ACTIVITY -> Each line below has to be output exactly, from first to last.

ENTRIES PROVIDED ->
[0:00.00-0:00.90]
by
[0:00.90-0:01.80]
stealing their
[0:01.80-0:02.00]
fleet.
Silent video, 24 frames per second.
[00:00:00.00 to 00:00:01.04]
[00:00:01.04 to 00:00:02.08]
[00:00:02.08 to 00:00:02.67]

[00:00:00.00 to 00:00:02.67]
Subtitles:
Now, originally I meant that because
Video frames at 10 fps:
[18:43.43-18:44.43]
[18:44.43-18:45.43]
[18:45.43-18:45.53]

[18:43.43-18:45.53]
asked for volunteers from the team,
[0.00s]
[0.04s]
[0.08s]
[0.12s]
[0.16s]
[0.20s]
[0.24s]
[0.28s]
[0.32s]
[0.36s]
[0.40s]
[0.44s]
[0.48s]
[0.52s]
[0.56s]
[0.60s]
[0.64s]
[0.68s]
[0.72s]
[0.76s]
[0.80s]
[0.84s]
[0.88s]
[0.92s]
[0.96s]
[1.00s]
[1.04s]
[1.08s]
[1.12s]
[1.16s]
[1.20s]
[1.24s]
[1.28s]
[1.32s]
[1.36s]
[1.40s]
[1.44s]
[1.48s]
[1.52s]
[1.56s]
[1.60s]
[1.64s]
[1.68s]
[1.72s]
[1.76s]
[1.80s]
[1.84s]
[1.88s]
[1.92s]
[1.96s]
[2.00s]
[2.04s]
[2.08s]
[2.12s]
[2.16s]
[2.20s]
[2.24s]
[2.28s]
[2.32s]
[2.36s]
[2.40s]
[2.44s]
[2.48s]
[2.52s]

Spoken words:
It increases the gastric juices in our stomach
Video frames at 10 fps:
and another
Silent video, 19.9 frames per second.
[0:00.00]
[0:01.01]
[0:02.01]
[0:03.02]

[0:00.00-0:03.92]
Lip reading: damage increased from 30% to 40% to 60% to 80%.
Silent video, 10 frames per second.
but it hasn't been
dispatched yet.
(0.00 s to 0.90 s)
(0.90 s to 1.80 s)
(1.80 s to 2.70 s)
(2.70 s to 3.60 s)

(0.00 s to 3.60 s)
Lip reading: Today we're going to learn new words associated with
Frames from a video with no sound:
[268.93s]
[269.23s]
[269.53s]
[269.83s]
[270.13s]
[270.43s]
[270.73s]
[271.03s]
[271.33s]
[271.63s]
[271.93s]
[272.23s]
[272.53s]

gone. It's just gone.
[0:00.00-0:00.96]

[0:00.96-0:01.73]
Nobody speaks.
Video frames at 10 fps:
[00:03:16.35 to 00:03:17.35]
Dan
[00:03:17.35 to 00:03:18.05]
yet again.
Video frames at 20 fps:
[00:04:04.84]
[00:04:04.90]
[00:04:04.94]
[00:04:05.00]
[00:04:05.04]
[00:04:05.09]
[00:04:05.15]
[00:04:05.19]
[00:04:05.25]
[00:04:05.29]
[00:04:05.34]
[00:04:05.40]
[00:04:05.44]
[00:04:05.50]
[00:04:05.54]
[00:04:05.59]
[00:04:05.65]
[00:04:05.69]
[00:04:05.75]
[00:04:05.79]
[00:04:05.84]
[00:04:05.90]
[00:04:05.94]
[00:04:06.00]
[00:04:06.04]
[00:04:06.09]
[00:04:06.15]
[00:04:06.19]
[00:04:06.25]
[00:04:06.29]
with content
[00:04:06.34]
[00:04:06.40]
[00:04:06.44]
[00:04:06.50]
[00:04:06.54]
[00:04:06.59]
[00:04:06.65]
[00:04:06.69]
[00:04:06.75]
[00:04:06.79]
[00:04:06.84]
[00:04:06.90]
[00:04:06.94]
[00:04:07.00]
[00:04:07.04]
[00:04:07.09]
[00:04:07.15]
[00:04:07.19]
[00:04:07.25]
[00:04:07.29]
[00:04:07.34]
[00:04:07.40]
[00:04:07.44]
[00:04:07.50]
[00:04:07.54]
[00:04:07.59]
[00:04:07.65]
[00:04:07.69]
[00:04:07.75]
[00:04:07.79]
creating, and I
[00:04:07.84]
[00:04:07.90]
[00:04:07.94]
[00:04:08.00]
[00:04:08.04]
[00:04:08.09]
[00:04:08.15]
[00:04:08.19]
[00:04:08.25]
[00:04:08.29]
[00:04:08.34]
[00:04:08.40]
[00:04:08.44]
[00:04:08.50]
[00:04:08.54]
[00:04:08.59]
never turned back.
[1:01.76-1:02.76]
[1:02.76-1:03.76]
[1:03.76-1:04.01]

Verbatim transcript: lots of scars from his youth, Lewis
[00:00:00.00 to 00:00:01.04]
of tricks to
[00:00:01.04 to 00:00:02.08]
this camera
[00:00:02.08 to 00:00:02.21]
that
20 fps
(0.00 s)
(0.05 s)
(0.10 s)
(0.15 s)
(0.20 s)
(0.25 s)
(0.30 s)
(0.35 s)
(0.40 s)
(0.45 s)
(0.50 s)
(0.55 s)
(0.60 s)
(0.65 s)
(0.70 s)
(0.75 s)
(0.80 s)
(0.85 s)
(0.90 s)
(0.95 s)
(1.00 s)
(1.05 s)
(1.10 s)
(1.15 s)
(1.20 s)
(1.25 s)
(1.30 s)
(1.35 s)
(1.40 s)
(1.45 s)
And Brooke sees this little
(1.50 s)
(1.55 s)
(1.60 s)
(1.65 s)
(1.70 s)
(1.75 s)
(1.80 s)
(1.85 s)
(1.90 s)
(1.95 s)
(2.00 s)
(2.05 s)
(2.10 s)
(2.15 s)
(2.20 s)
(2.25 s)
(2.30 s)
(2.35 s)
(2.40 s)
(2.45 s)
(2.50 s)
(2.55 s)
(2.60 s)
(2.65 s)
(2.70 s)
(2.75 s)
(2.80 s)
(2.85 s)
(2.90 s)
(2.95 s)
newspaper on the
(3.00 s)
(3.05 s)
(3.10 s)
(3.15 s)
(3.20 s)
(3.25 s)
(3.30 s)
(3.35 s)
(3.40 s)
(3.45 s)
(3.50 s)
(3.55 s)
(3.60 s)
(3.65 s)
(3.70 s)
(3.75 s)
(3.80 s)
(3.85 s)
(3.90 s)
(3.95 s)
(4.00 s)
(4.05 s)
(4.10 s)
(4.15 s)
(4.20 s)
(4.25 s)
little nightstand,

FINAL ANSWER ->
[0:00.00-0:00.90]
by
[0:00.90-0:01.80]
stealing their
[0:01.80-0:02.00]
fleet.
Silent video, 24 frames per second.
[00:00:00.00 to 00:00:01.04]
[00:00:01.04 to 00:00:02.08]
[00:00:02.08 to 00:00:02.67]

[00:00:00.00 to 00:00:02.67]
Subtitles:
Now, originally I meant that because
Video frames at 10 fps:
[18:43.43-18:44.43]
[18:44.43-18:45.43]
[18:45.43-18:45.53]

[18:43.43-18:45.53]
asked for volunteers from the team,
[0.00s]
[0.04s]
[0.08s]
[0.12s]
[0.16s]
[0.20s]
[0.24s]
[0.28s]
[0.32s]
[0.36s]
[0.40s]
[0.44s]
[0.48s]
[0.52s]
[0.56s]
[0.60s]
[0.64s]
[0.68s]
[0.72s]
[0.76s]
[0.80s]
[0.84s]
[0.88s]
[0.92s]
[0.96s]
[1.00s]
[1.04s]
[1.08s]
[1.12s]
[1.16s]
[1.20s]
[1.24s]
[1.28s]
[1.32s]
[1.36s]
[1.40s]
[1.44s]
[1.48s]
[1.52s]
[1.56s]
[1.60s]
[1.64s]
[1.68s]
[1.72s]
[1.76s]
[1.80s]
[1.84s]
[1.88s]
[1.92s]
[1.96s]
[2.00s]
[2.04s]
[2.08s]
[2.12s]
[2.16s]
[2.20s]
[2.24s]
[2.28s]
[2.32s]
[2.36s]
[2.40s]
[2.44s]
[2.48s]
[2.52s]

Spoken words:
It increases the gastric juices in our stomach
Video frames at 10 fps:
and another
Silent video, 19.9 frames per second.
[0:00.00]
[0:01.01]
[0:02.01]
[0:03.02]

[0:00.00-0:03.92]
Lip reading: damage increased from 30% to 40% to 60% to 80%.
Silent video, 10 frames per second.
but it hasn't been
dispatched yet.
(0.00 s to 0.90 s)
(0.90 s to 1.80 s)
(1.80 s to 2.70 s)
(2.70 s to 3.60 s)

(0.00 s to 3.60 s)
Lip reading: Today we're going to learn new words associated with
Frames from a video with no sound:
[268.93s]
[269.23s]
[269.53s]
[269.83s]
[270.13s]
[270.43s]
[270.73s]
[271.03s]
[271.33s]
[271.63s]
[271.93s]
[272.23s]
[272.53s]

gone. It's just gone.
[0:00.00-0:00.96]

[0:00.96-0:01.73]
Nobody speaks.
Video frames at 10 fps:
[00:03:16.35 to 00:03:17.35]
Dan
[00:03:17.35 to 00:03:18.05]
yet again.
Video frames at 20 fps:
[00:04:04.84]
[00:04:04.90]
[00:04:04.94]
[00:04:05.00]
[00:04:05.04]
[00:04:05.09]
[00:04:05.15]
[00:04:05.19]
[00:04:05.25]
[00:04:05.29]
[00:04:05.34]
[00:04:05.40]
[00:04:05.44]
[00:04:05.50]
[00:04:05.54]
[00:04:05.59]
[00:04:05.65]
[00:04:05.69]
[00:04:05.75]
[00:04:05.79]
[00:04:05.84]
[00:04:05.90]
[00:04:05.94]
[00:04:06.00]
[00:04:06.04]
[00:04:06.09]
[00:04:06.15]
[00:04:06.19]
[00:04:06.25]
[00:04:06.29]
with content
[00:04:06.34]
[00:04:06.40]
[00:04:06.44]
[00:04:06.50]
[00:04:06.54]
[00:04:06.59]
[00:04:06.65]
[00:04:06.69]
[00:04:06.75]
[00:04:06.79]
[00:04:06.84]
[00:04:06.90]
[00:04:06.94]
[00:04:07.00]
[00:04:07.04]
[00:04:07.09]
[00:04:07.15]
[00:04:07.19]
[00:04:07.25]
[00:04:07.29]
[00:04:07.34]
[00:04:07.40]
[00:04:07.44]
[00:04:07.50]
[00:04:07.54]
[00:04:07.59]
[00:04:07.65]
[00:04:07.69]
[00:04:07.75]
[00:04:07.79]
creating, and I
[00:04:07.84]
[00:04:07.90]
[00:04:07.94]
[00:04:08.00]
[00:04:08.04]
[00:04:08.09]
[00:04:08.15]
[00:04:08.19]
[00:04:08.25]
[00:04:08.29]
[00:04:08.34]
[00:04:08.40]
[00:04:08.44]
[00:04:08.50]
[00:04:08.54]
[00:04:08.59]
never turned back.
[1:01.76-1:02.76]
[1:02.76-1:03.76]
[1:03.76-1:04.01]

Verbatim transcript: lots of scars from his youth, Lewis
[00:00:00.00 to 00:00:01.04]
of tricks to
[00:00:01.04 to 00:00:02.08]
this camera
[00:00:02.08 to 00:00:02.21]
that
20 fps
(0.00 s)
(0.05 s)
(0.10 s)
(0.15 s)
(0.20 s)
(0.25 s)
(0.30 s)
(0.35 s)
(0.40 s)
(0.45 s)
(0.50 s)
(0.55 s)
(0.60 s)
(0.65 s)
(0.70 s)
(0.75 s)
(0.80 s)
(0.85 s)
(0.90 s)
(0.95 s)
(1.00 s)
(1.05 s)
(1.10 s)
(1.15 s)
(1.20 s)
(1.25 s)
(1.30 s)
(1.35 s)
(1.40 s)
(1.45 s)
And Brooke sees this little
(1.50 s)
(1.55 s)
(1.60 s)
(1.65 s)
(1.70 s)
(1.75 s)
(1.80 s)
(1.85 s)
(1.90 s)
(1.95 s)
(2.00 s)
(2.05 s)
(2.10 s)
(2.15 s)
(2.20 s)
(2.25 s)
(2.30 s)
(2.35 s)
(2.40 s)
(2.45 s)
(2.50 s)
(2.55 s)
(2.60 s)
(2.65 s)
(2.70 s)
(2.75 s)
(2.80 s)
(2.85 s)
(2.90 s)
(2.95 s)
newspaper on the
(3.00 s)
(3.05 s)
(3.10 s)
(3.15 s)
(3.20 s)
(3.25 s)
(3.30 s)
(3.35 s)
(3.40 s)
(3.45 s)
(3.50 s)
(3.55 s)
(3.60 s)
(3.65 s)
(3.70 s)
(3.75 s)
(3.80 s)
(3.85 s)
(3.90 s)
(3.95 s)
(4.00 s)
(4.05 s)
(4.10 s)
(4.15 s)
(4.20 s)
(4.25 s)
little nightstand,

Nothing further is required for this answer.